Source material:
*** Block opens ***
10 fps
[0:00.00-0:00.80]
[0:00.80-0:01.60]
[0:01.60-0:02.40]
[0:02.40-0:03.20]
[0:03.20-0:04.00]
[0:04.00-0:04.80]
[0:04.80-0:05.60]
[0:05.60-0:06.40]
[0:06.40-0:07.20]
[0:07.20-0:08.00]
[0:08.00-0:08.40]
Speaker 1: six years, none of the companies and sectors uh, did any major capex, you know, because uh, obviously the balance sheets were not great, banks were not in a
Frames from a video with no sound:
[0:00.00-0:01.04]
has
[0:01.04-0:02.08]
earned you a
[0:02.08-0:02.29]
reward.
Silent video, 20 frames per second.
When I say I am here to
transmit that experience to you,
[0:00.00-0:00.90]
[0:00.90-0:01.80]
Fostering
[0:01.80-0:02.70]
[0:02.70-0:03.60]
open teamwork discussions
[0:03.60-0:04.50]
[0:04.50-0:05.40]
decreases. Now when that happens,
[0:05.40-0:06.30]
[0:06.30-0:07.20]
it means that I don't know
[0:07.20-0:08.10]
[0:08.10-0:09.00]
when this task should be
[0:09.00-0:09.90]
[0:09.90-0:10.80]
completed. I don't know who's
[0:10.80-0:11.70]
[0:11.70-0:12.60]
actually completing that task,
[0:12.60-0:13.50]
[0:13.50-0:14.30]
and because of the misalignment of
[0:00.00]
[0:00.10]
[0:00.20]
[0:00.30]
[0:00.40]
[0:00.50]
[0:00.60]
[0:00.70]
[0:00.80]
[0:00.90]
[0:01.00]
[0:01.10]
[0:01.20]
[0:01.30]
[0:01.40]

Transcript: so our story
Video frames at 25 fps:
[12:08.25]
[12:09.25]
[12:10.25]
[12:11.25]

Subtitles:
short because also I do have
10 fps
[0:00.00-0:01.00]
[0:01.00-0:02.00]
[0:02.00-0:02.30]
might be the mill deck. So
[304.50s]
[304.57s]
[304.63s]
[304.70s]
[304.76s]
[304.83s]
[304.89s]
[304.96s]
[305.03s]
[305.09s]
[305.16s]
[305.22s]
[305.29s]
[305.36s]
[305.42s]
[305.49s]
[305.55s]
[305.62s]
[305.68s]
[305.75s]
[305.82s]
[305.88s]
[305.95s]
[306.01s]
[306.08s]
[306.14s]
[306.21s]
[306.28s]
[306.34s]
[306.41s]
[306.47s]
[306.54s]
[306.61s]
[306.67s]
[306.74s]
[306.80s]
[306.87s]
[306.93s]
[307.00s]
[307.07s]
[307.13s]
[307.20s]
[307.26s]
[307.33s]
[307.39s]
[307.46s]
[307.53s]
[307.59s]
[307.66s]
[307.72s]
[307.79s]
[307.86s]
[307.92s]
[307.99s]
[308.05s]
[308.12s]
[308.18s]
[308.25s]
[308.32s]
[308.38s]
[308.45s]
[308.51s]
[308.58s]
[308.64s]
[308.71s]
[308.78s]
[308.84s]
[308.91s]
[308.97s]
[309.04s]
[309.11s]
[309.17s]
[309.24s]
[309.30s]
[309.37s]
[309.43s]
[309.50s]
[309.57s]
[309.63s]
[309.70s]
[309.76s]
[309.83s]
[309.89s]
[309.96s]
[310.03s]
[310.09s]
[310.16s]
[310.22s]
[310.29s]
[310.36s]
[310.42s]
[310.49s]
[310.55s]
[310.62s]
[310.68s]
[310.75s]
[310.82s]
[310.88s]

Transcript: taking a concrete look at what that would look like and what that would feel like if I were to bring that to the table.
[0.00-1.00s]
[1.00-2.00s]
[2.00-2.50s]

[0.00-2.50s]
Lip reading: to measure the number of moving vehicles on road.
*** Block closes ***
Problem to solve: Go through the listing and copy all of it exactly.

Completed task:
10 fps
[0:00.00-0:00.80]
[0:00.80-0:01.60]
[0:01.60-0:02.40]
[0:02.40-0:03.20]
[0:03.20-0:04.00]
[0:04.00-0:04.80]
[0:04.80-0:05.60]
[0:05.60-0:06.40]
[0:06.40-0:07.20]
[0:07.20-0:08.00]
[0:08.00-0:08.40]
Speaker 1: six years, none of the companies and sectors uh, did any major capex, you know, because uh, obviously the balance sheets were not great, banks were not in a
Frames from a video with no sound:
[0:00.00-0:01.04]
has
[0:01.04-0:02.08]
earned you a
[0:02.08-0:02.29]
reward.
Silent video, 20 frames per second.
When I say I am here to
transmit that experience to you,
[0:00.00-0:00.90]
[0:00.90-0:01.80]
Fostering
[0:01.80-0:02.70]
[0:02.70-0:03.60]
open teamwork discussions
[0:03.60-0:04.50]
[0:04.50-0:05.40]
decreases. Now when that happens,
[0:05.40-0:06.30]
[0:06.30-0:07.20]
it means that I don't know
[0:07.20-0:08.10]
[0:08.10-0:09.00]
when this task should be
[0:09.00-0:09.90]
[0:09.90-0:10.80]
completed. I don't know who's
[0:10.80-0:11.70]
[0:11.70-0:12.60]
actually completing that task,
[0:12.60-0:13.50]
[0:13.50-0:14.30]
and because of the misalignment of
[0:00.00]
[0:00.10]
[0:00.20]
[0:00.30]
[0:00.40]
[0:00.50]
[0:00.60]
[0:00.70]
[0:00.80]
[0:00.90]
[0:01.00]
[0:01.10]
[0:01.20]
[0:01.30]
[0:01.40]

Transcript: so our story
Video frames at 25 fps:
[12:08.25]
[12:09.25]
[12:10.25]
[12:11.25]

Subtitles:
short because also I do have
10 fps
[0:00.00-0:01.00]
[0:01.00-0:02.00]
[0:02.00-0:02.30]
might be the mill deck. So
[304.50s]
[304.57s]
[304.63s]
[304.70s]
[304.76s]
[304.83s]
[304.89s]
[304.96s]
[305.03s]
[305.09s]
[305.16s]
[305.22s]
[305.29s]
[305.36s]
[305.42s]
[305.49s]
[305.55s]
[305.62s]
[305.68s]
[305.75s]
[305.82s]
[305.88s]
[305.95s]
[306.01s]
[306.08s]
[306.14s]
[306.21s]
[306.28s]
[306.34s]
[306.41s]
[306.47s]
[306.54s]
[306.61s]
[306.67s]
[306.74s]
[306.80s]
[306.87s]
[306.93s]
[307.00s]
[307.07s]
[307.13s]
[307.20s]
[307.26s]
[307.33s]
[307.39s]
[307.46s]
[307.53s]
[307.59s]
[307.66s]
[307.72s]
[307.79s]
[307.86s]
[307.92s]
[307.99s]
[308.05s]
[308.12s]
[308.18s]
[308.25s]
[308.32s]
[308.38s]
[308.45s]
[308.51s]
[308.58s]
[308.64s]
[308.71s]
[308.78s]
[308.84s]
[308.91s]
[308.97s]
[309.04s]
[309.11s]
[309.17s]
[309.24s]
[309.30s]
[309.37s]
[309.43s]
[309.50s]
[309.57s]
[309.63s]
[309.70s]
[309.76s]
[309.83s]
[309.89s]
[309.96s]
[310.03s]
[310.09s]
[310.16s]
[310.22s]
[310.29s]
[310.36s]
[310.42s]
[310.49s]
[310.55s]
[310.62s]
[310.68s]
[310.75s]
[310.82s]
[310.88s]

Transcript: taking a concrete look at what that would look like and what that would feel like if I were to bring that to the table.
[0.00-1.00s]
[1.00-2.00s]
[2.00-2.50s]

[0.00-2.50s]
Lip reading: to measure the number of moving vehicles on road.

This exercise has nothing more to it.